Quiarol Arzú

Personal information
- Full name: Quiarol Lenín Arzú Flores
- Date of birth: 3 March 1985 (age 41)
- Place of birth: Jutiapa, Honduras
- Height: 1.83 m (6 ft 0 in)
- Position: Defender

Senior career*
- Years: Team / Apps / (Gls)
- 2005–2011: Platense
- 2011–2013: Marathón
- 2013: Hubei China-Kyle / 11 / (1)
- 2014: Deportivo Coatepeque
- 2014–2016: Parrillas One
- 2015–2016: → Platense (loan)
- 2016: Juticalpa F.C.
- 2016–2018: Deportivo Guastatoya

International career^{‡}
- 2007–2008: Honduras Under-23 / 10 / (0)
- 2010–2012: Honduras / 4 / (0)

= Quiarol Arzú =

Honduran footballer (born 1985)

Quiarol Lenín Arzú Flores (born 3 March 1985) is a Honduran football defender who currently plays for Deportivo Guastatoya in the Liga Nacional de Fútbol de Guatemala.

==Club career==
Arzú began his professional career with Liga Nacional de Honduras side Platense in 2005. He has established himself as one of the top central defenders in Honduras. In February 2009, he went on trial to the Chinese side Beijing Guoan alongside his compatriot Hendry Córdova, but the club decided not to sign them.

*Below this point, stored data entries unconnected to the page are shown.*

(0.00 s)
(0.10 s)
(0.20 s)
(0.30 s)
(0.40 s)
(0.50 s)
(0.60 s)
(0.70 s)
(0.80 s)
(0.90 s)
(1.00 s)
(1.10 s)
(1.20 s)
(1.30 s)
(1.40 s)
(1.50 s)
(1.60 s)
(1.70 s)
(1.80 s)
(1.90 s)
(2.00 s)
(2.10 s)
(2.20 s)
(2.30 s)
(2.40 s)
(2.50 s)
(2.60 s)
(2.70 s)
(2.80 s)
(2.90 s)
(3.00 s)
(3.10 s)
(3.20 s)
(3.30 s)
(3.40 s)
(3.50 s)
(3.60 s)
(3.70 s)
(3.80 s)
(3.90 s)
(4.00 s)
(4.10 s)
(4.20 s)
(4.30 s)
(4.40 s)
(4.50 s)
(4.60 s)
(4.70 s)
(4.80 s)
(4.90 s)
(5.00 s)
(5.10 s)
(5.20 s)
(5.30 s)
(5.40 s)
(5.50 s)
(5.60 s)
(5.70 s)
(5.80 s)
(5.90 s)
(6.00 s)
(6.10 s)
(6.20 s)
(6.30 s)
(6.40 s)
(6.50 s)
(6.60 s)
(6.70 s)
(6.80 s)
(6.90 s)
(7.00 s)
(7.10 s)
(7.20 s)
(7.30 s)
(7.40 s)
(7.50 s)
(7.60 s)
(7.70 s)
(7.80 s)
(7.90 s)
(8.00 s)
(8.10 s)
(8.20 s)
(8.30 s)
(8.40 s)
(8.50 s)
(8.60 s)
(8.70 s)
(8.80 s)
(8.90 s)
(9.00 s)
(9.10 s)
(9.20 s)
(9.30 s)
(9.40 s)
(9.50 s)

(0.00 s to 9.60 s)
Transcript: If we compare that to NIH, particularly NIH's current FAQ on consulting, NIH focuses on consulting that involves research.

Arzú went on trial with D.C. United in early 2010 in hopes of securing a contract with the Major League Soccer club. He joined Marathón in summer 2011.

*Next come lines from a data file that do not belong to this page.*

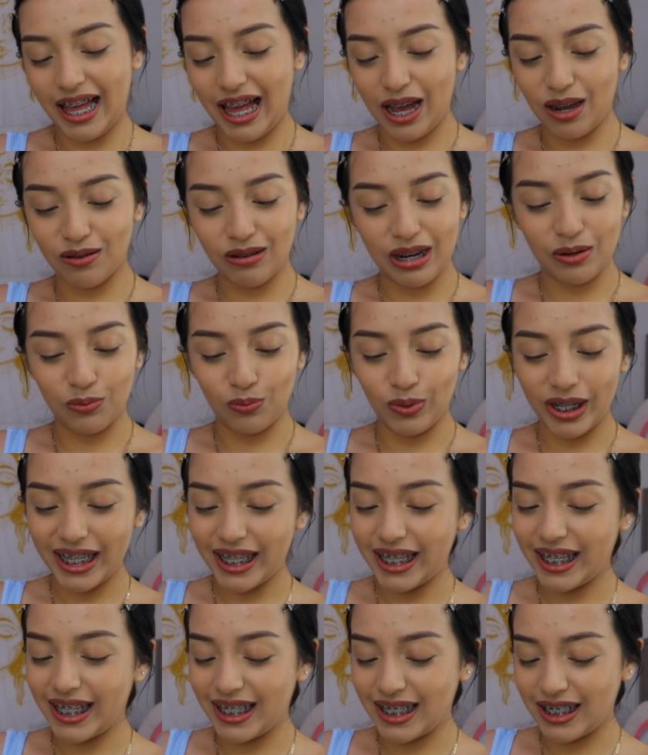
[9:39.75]
I
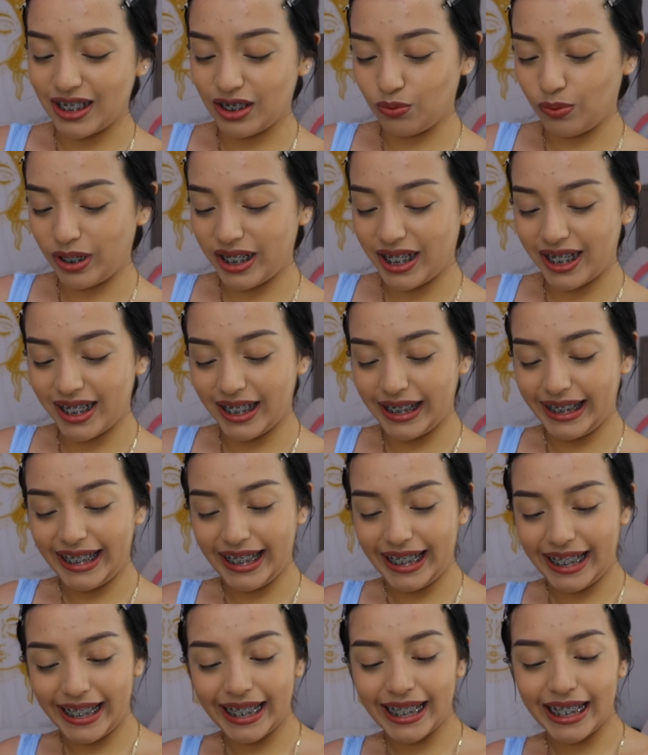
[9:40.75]
was. What it
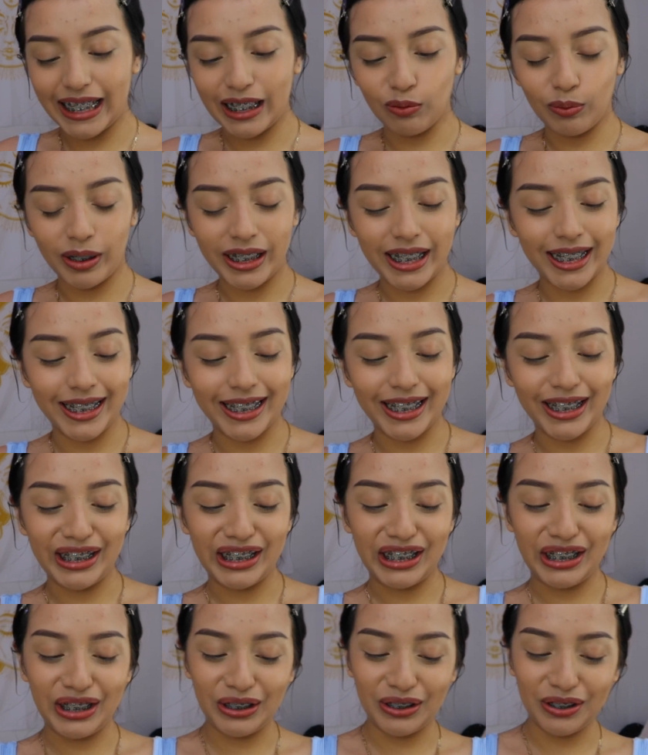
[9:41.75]
did. What it
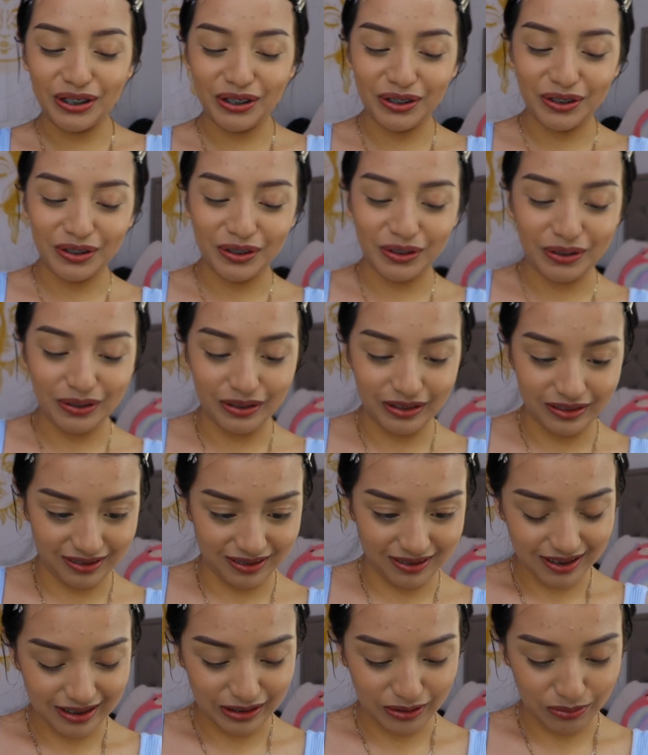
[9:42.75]
do.
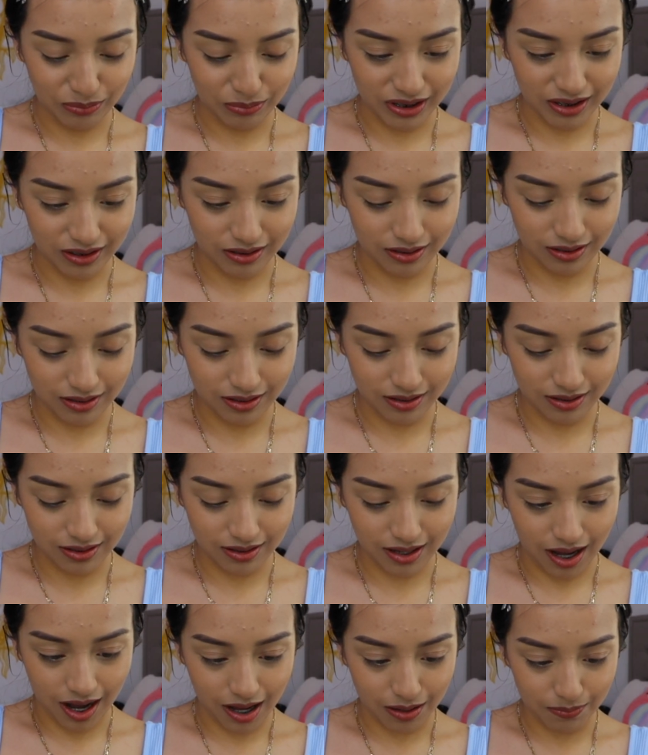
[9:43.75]
Ew, bitch.
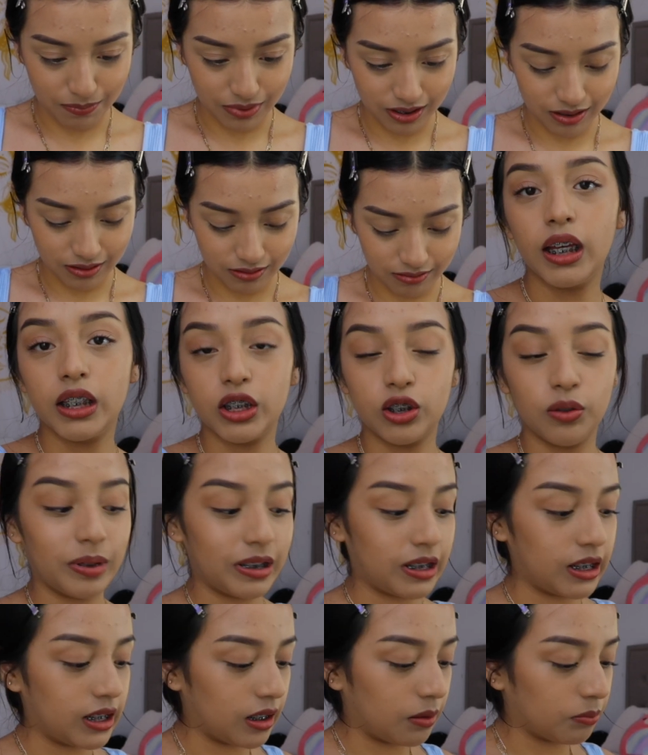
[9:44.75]
Stop. So,
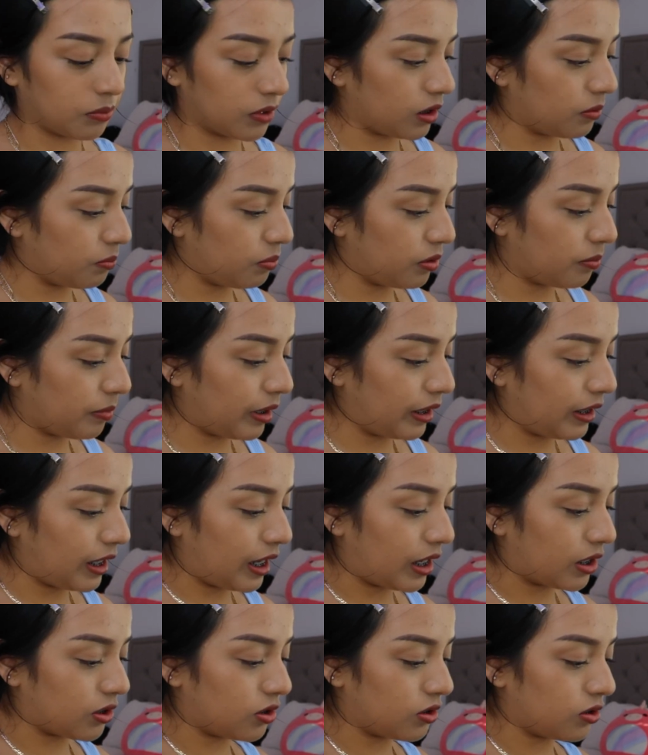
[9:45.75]
besties, I'm going to put my
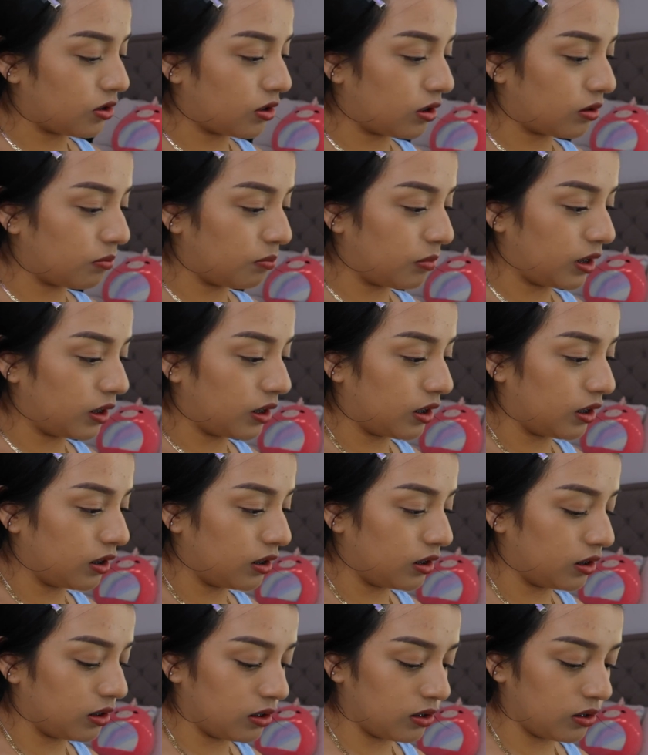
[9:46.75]
lashes on
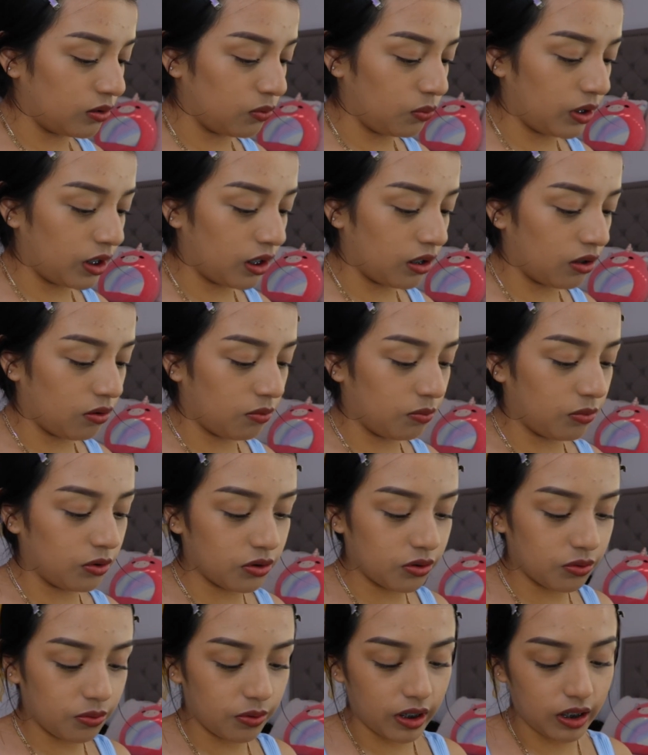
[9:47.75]
because we're
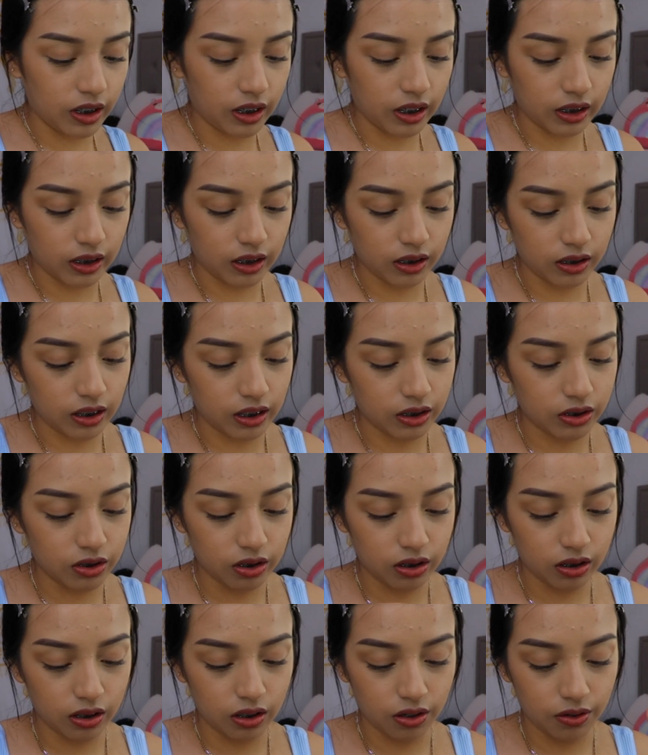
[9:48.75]
almost ready. I need to
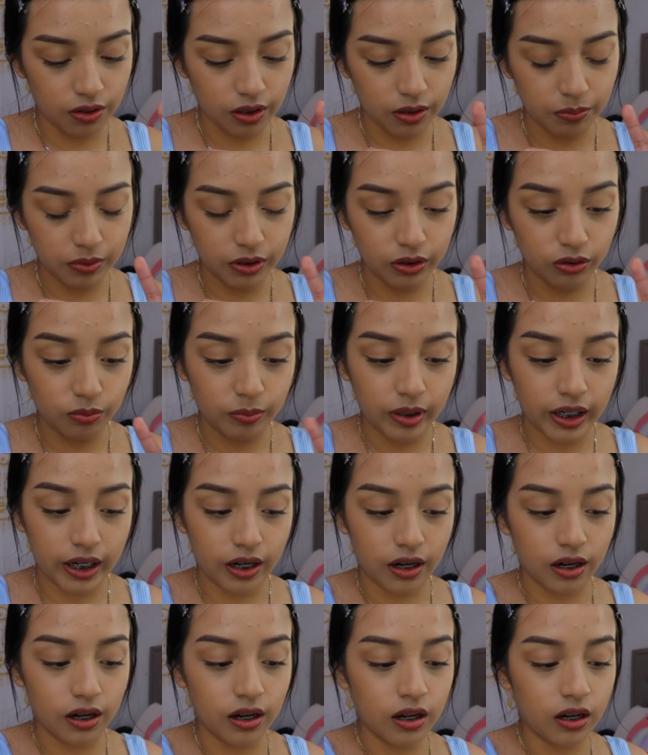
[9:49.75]
actually hurry up and do my
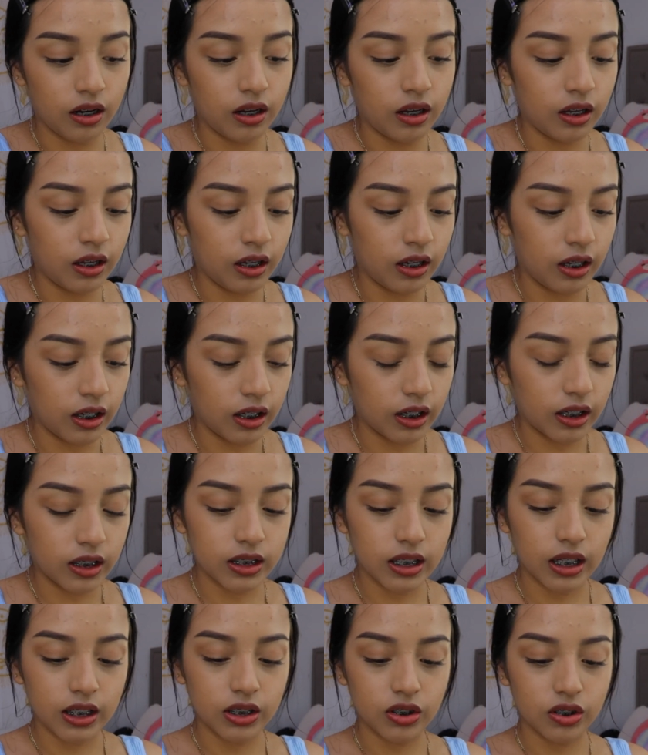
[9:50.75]
hair
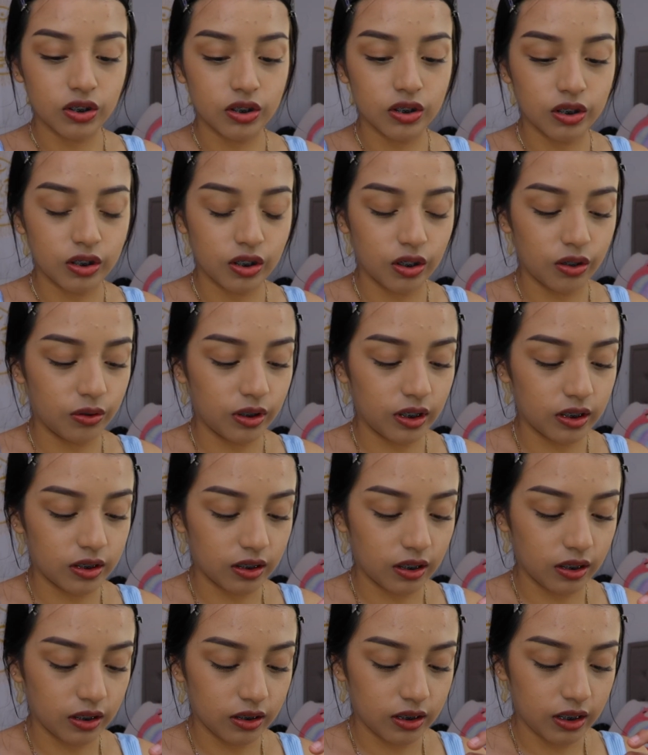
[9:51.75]
because I just know that's
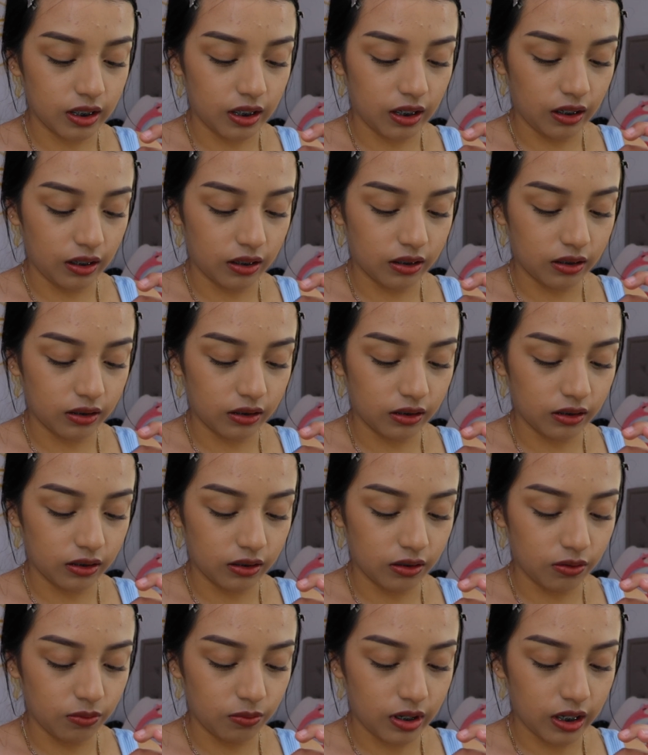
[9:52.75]
going to take
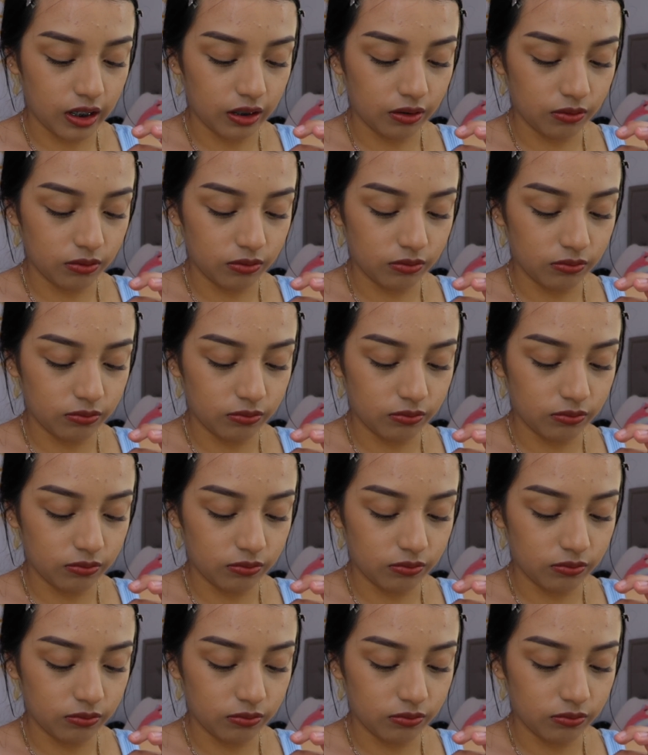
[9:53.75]
a while.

Arzú transferred to China League One side Hubei China-Kyle in February 2013. He was released in June 2013.

==International career==
Arzú was part of the U-23 Honduras national football team which was coached by Colombian trainer Alexis Mendoza and later by Gilberto Yearwood. The U-23 Honduras national football team was CONCACAF champions and qualified for the 2008 Summer Olympics.

Arzú made his senior debut for Honduras in an October 2010 friendly match against Guatemala and has, as of July 2012, earned a total of 3 caps, scoring no goals.